# WOW: Kann ich nachsehen wie viele Stunden ich schon gespielt habe?



## Peter23 (18. Februar 2008)

Hallo, 
nach drei Jahren habe ich mal in WOW reigespielt (10 Tage Demo)

bin Nachtelfen Jäger und auf Level 13. Um den Zeitbedarf zu überschlagen, würde ich gerne nachsehen, wie viele Stunden ich bis jetzt schon gespielt habe. Geht das irgendwo?

Danke.


----------



## Michael-Miggi (18. Februar 2008)

Peter23 am 18.02.2008 15:17 schrieb:
			
		

> Hallo,
> nach drei Jahren habe ich mal in WOW reigespielt (10 Tage Demo)
> 
> bin Nachtelfen Jäger und auf Level 13. Um den Zeitbedarf zu überschlagen, würde ich gerne nachsehen, wie viele Stunden ich bis jetzt schon gespielt habe.

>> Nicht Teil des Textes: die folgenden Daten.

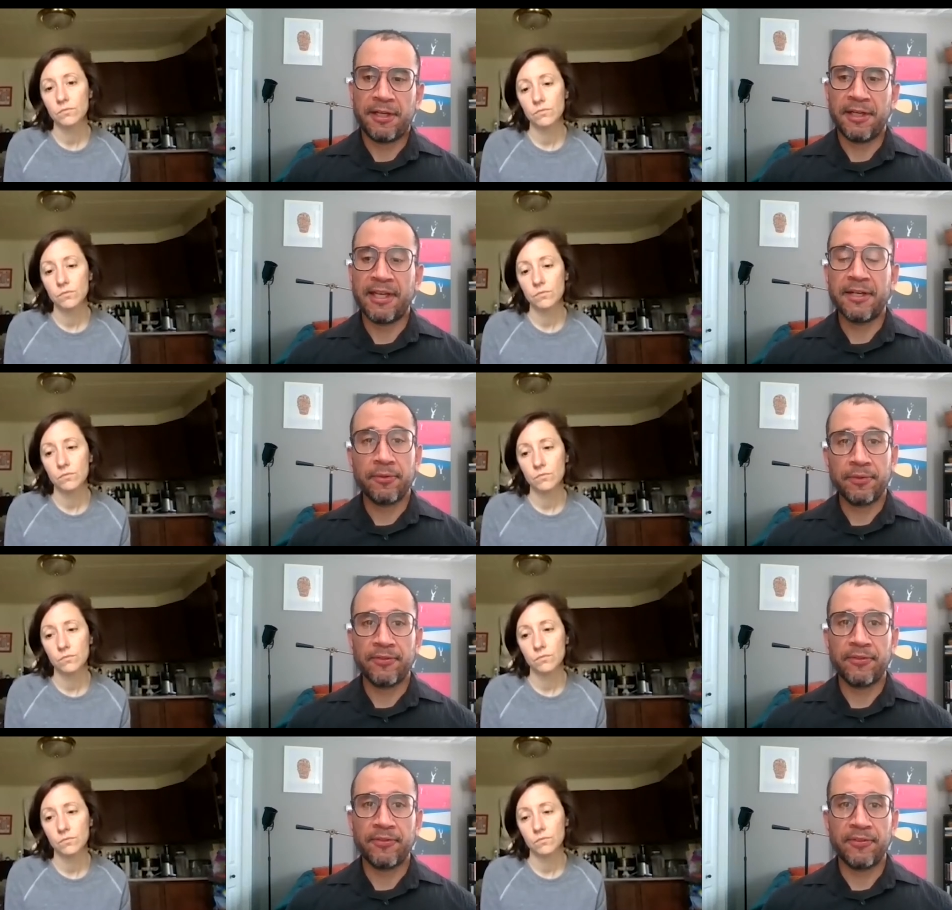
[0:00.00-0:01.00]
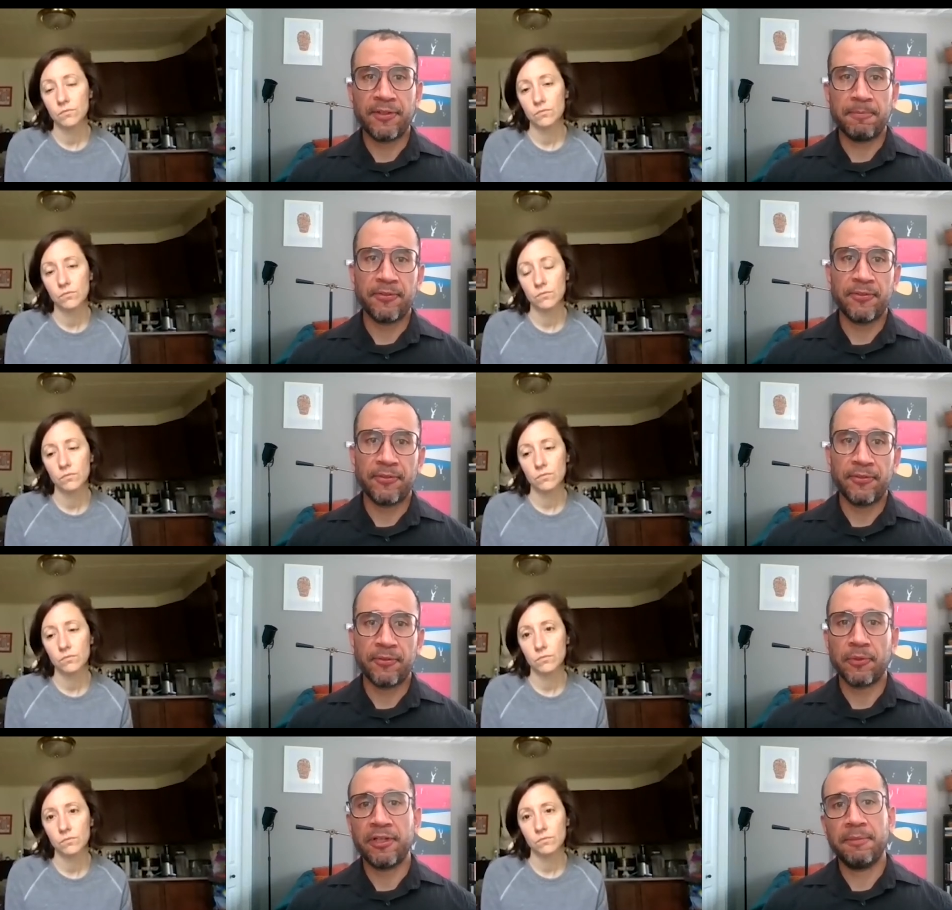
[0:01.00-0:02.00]
Speaker 1: uh, get notices that
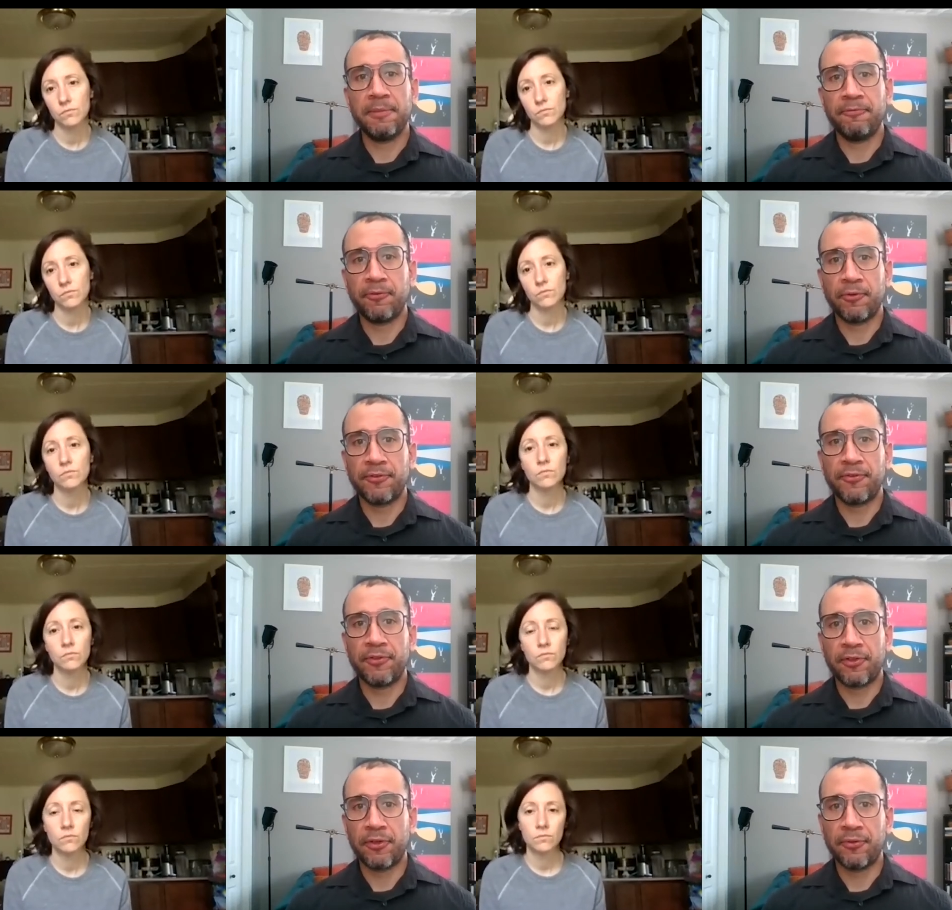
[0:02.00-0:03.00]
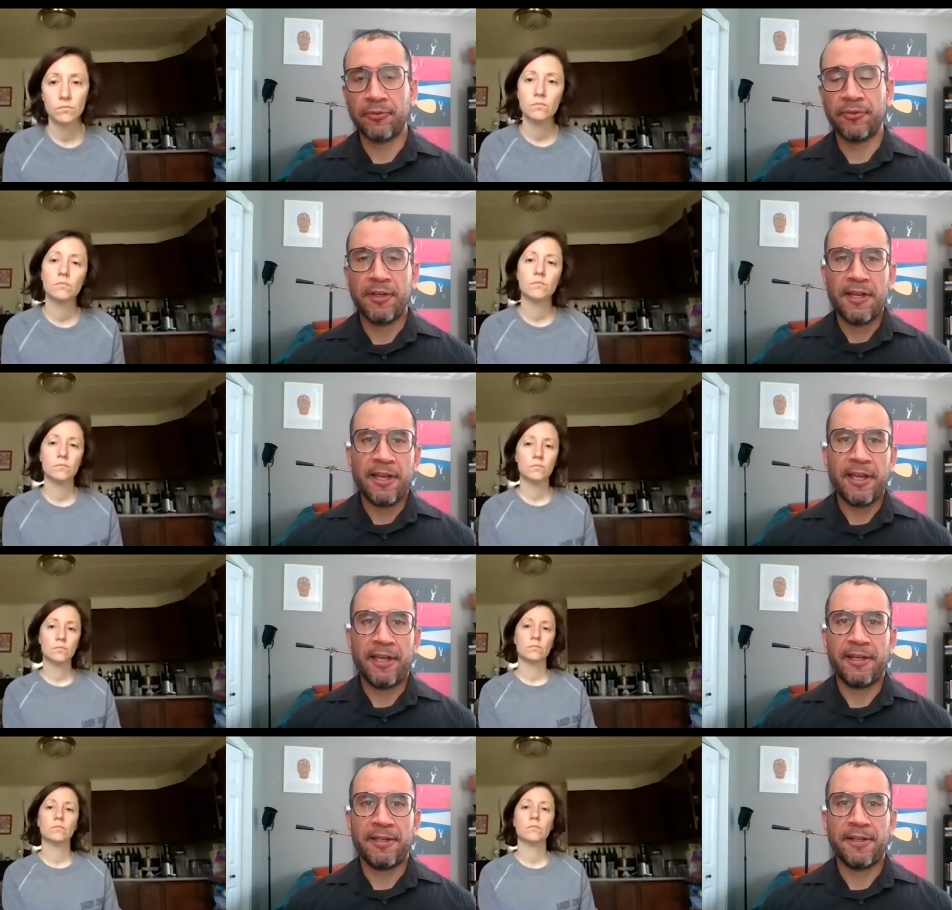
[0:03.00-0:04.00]
businesses were going to be forced to close,
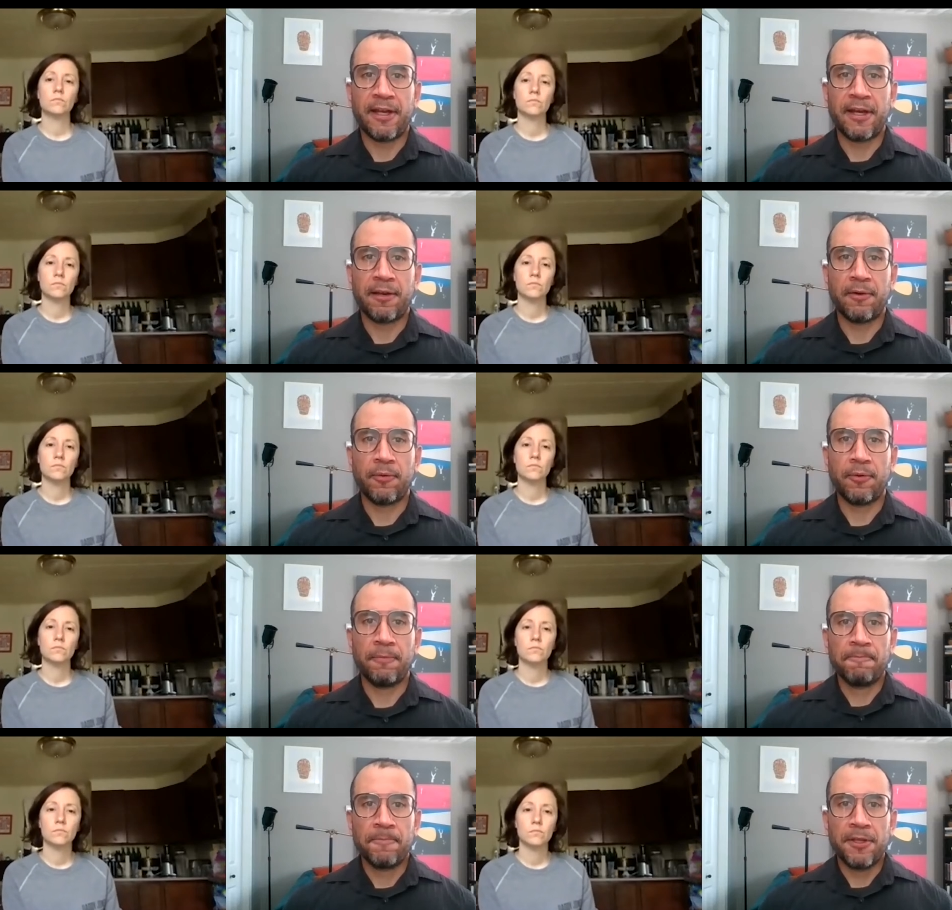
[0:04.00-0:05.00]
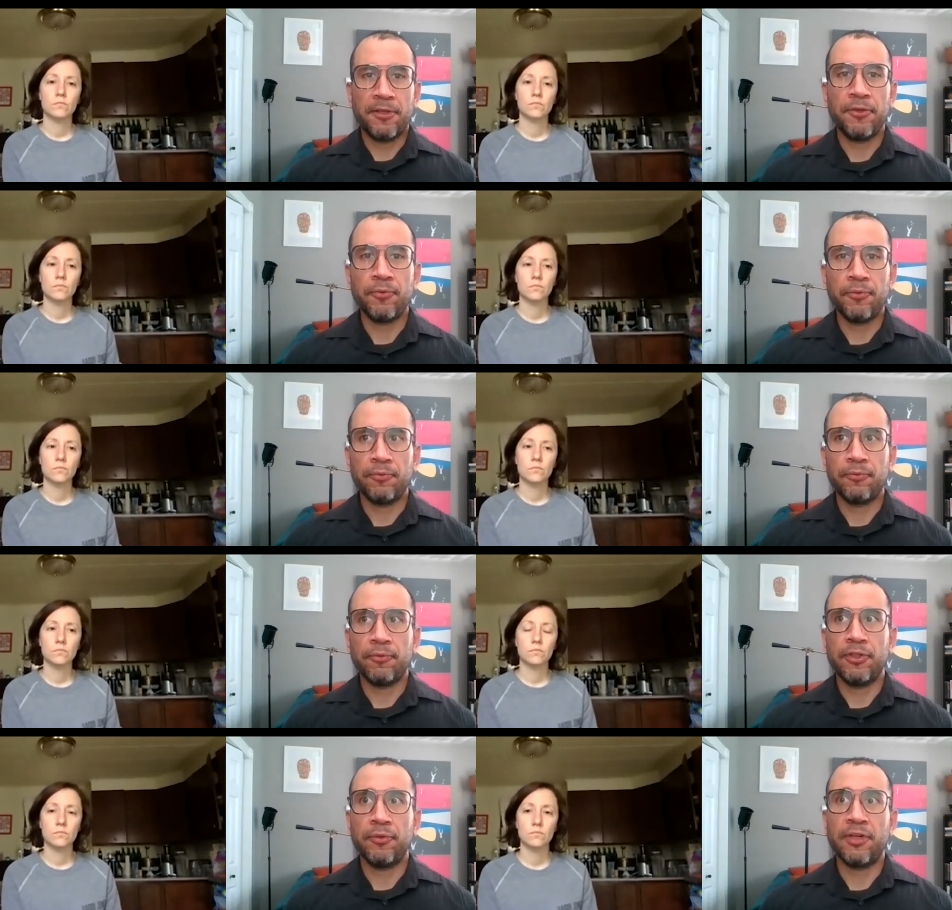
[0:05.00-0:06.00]
and how you
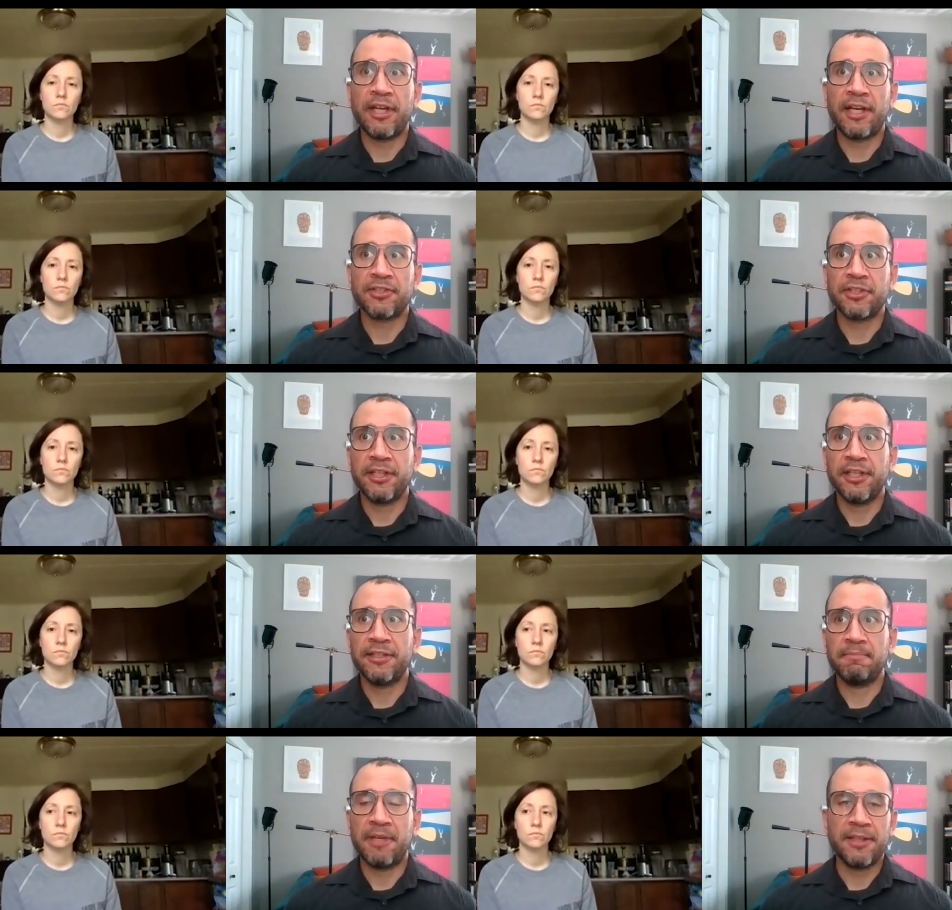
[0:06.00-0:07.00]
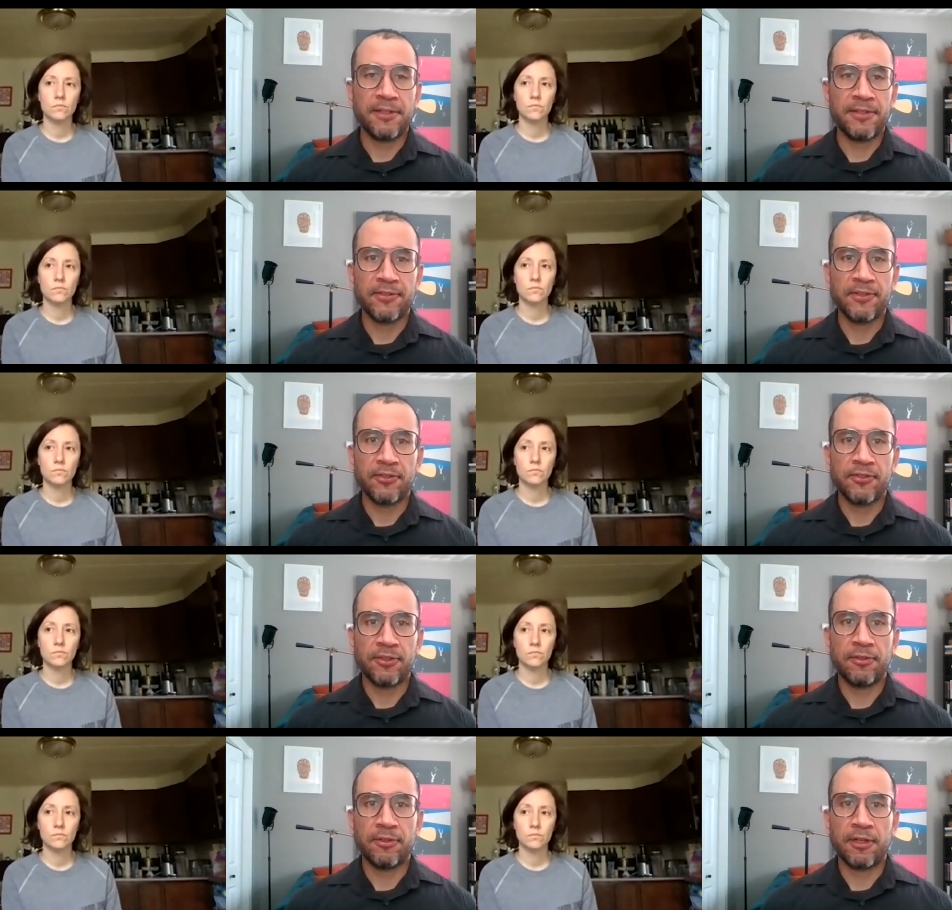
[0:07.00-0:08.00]
you had actually made the
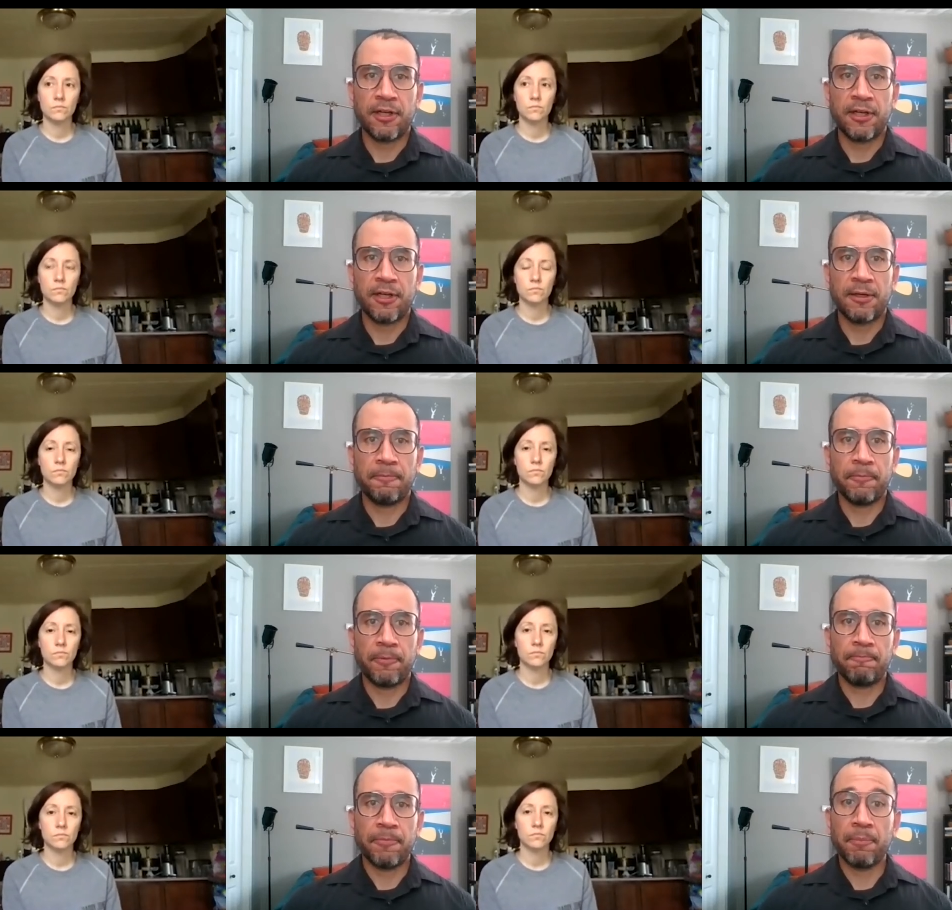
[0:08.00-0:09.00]
decision um,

Geht das irgendwo?
> ...




Im Chatfenster "/played" eingeben.

Grüße


----------



## MiffiMoppelchen (18. Februar 2008)

In der Chat-zeile einfach 
/played
eingeben.

EDIT: Das olle Miggi war schneller.


----------



## Peter23 (18. Februar 2008)

MiffiMoppelchen am 18.02.2008 15:26 schrieb:
			
		

> In der Chat-zeile einfach
> /played
> eingeben.
> 
> EDIT: Das olle Miggi war schneller.





Danke an euch beide


----------



## kingston (18. Februar 2008)

Ah, sehr gut. Wollte ich auch schon mal nachsehen.


----------